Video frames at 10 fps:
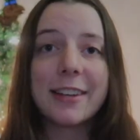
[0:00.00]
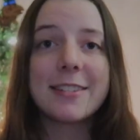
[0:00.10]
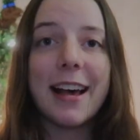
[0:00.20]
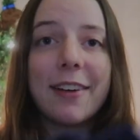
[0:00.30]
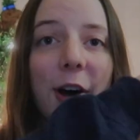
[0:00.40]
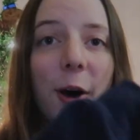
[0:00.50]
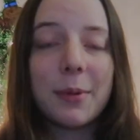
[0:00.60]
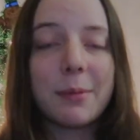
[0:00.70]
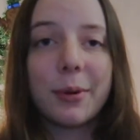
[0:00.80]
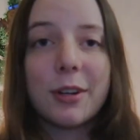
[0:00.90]
I just have all
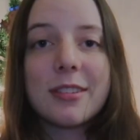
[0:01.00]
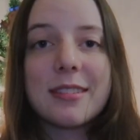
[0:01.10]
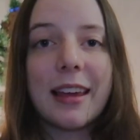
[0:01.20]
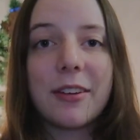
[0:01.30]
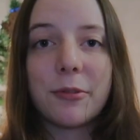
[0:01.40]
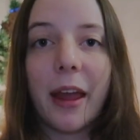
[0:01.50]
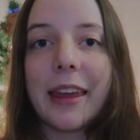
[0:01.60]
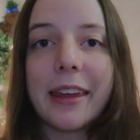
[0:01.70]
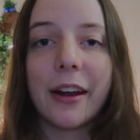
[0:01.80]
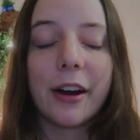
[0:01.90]
my books like right
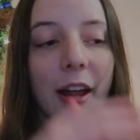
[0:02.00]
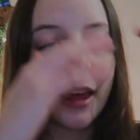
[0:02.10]
here.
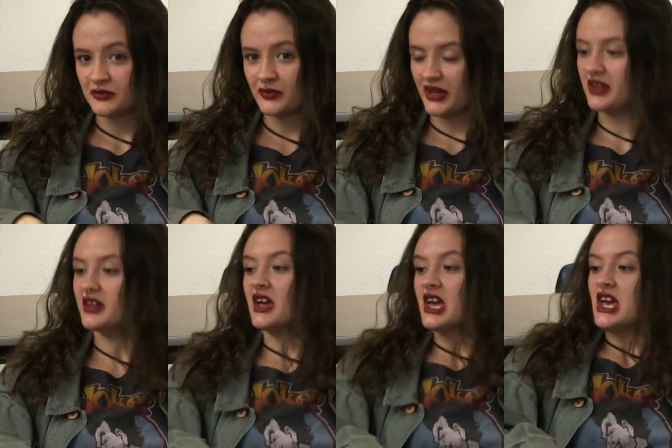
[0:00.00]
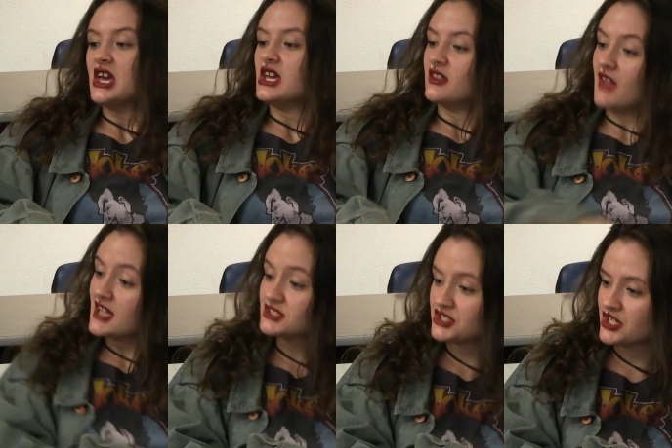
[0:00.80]
But
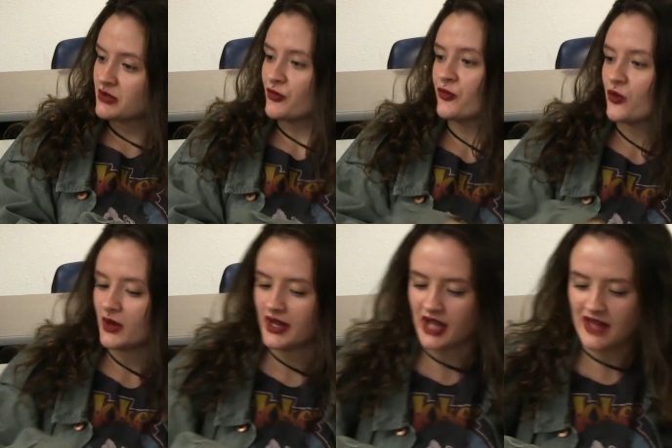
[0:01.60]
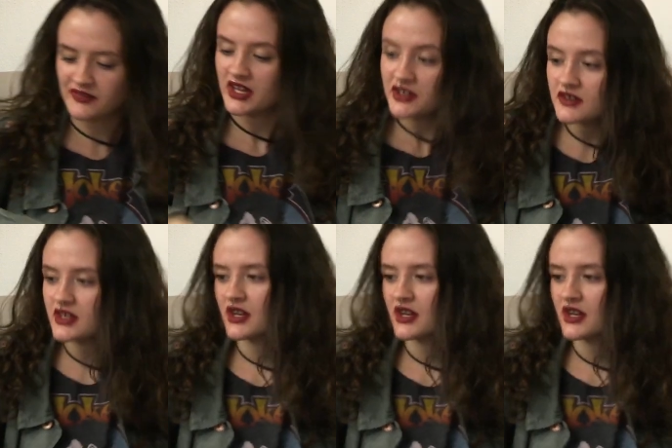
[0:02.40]
last year before, like at the end of the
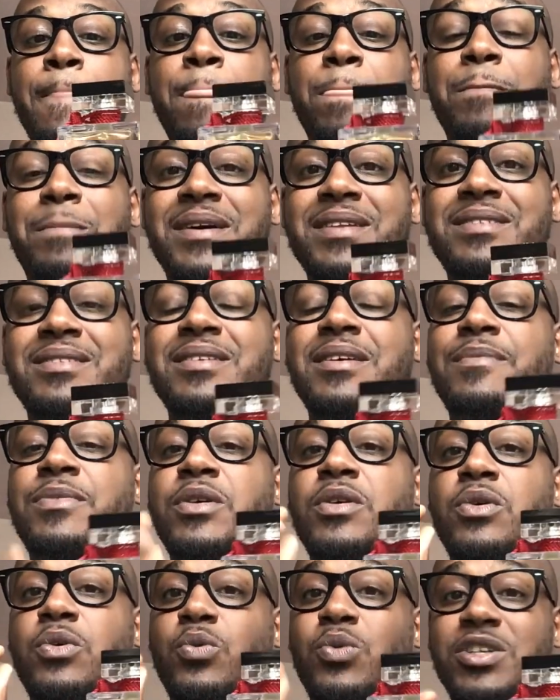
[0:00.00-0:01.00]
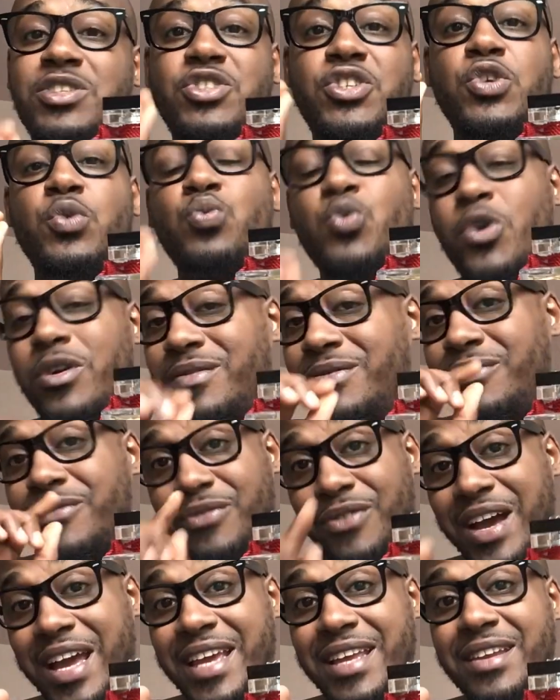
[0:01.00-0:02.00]
but what you won't
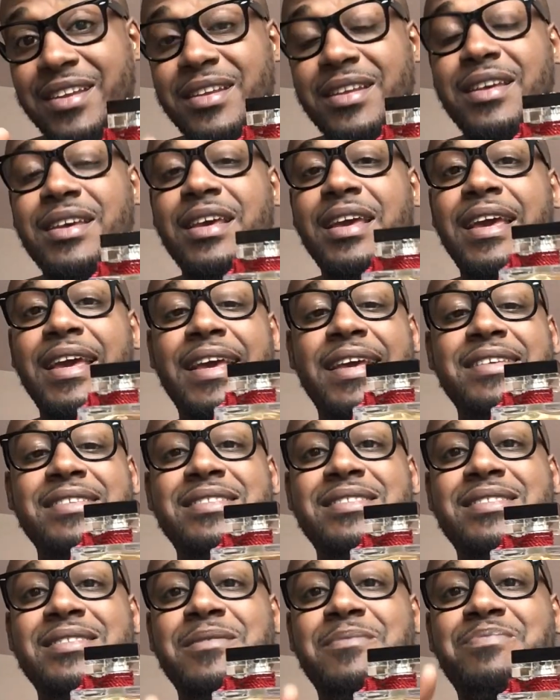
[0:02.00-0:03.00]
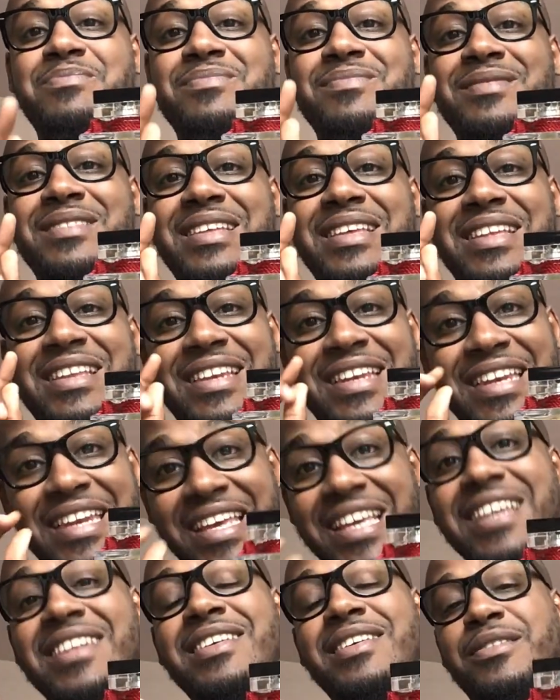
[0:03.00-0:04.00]
find is
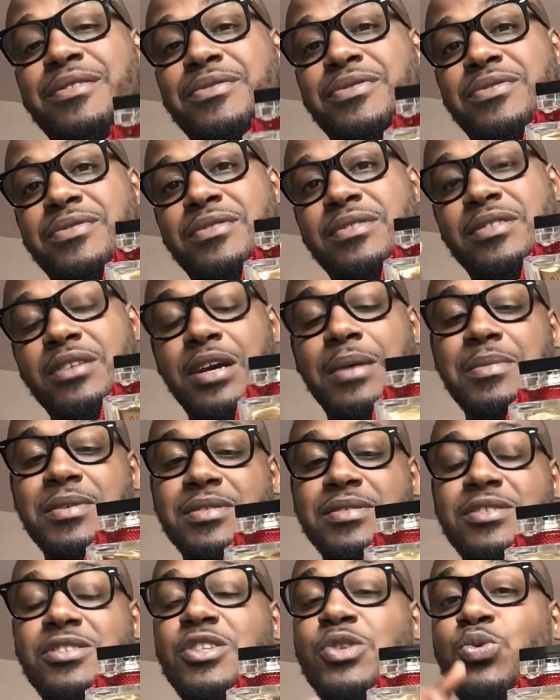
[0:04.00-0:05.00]
negative comments.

● **EXERCISE AIM**
Here the job is to print all the entries above exactly, minus the images.

● **REPLY TO THE EXERCISE**
Video frames at 10 fps:
[0:00.00]
[0:00.10]
[0:00.20]
[0:00.30]
[0:00.40]
[0:00.50]
[0:00.60]
[0:00.70]
[0:00.80]
[0:00.90]
I just have all
[0:01.00]
[0:01.10]
[0:01.20]
[0:01.30]
[0:01.40]
[0:01.50]
[0:01.60]
[0:01.70]
[0:01.80]
[0:01.90]
my books like right
[0:02.00]
[0:02.10]
here.
[0:00.00]
[0:00.80]
But
[0:01.60]
[0:02.40]
last year before, like at the end of the
[0:00.00-0:01.00]
[0:01.00-0:02.00]
but what you won't
[0:02.00-0:03.00]
[0:03.00-0:04.00]
find is
[0:04.00-0:05.00]
negative comments.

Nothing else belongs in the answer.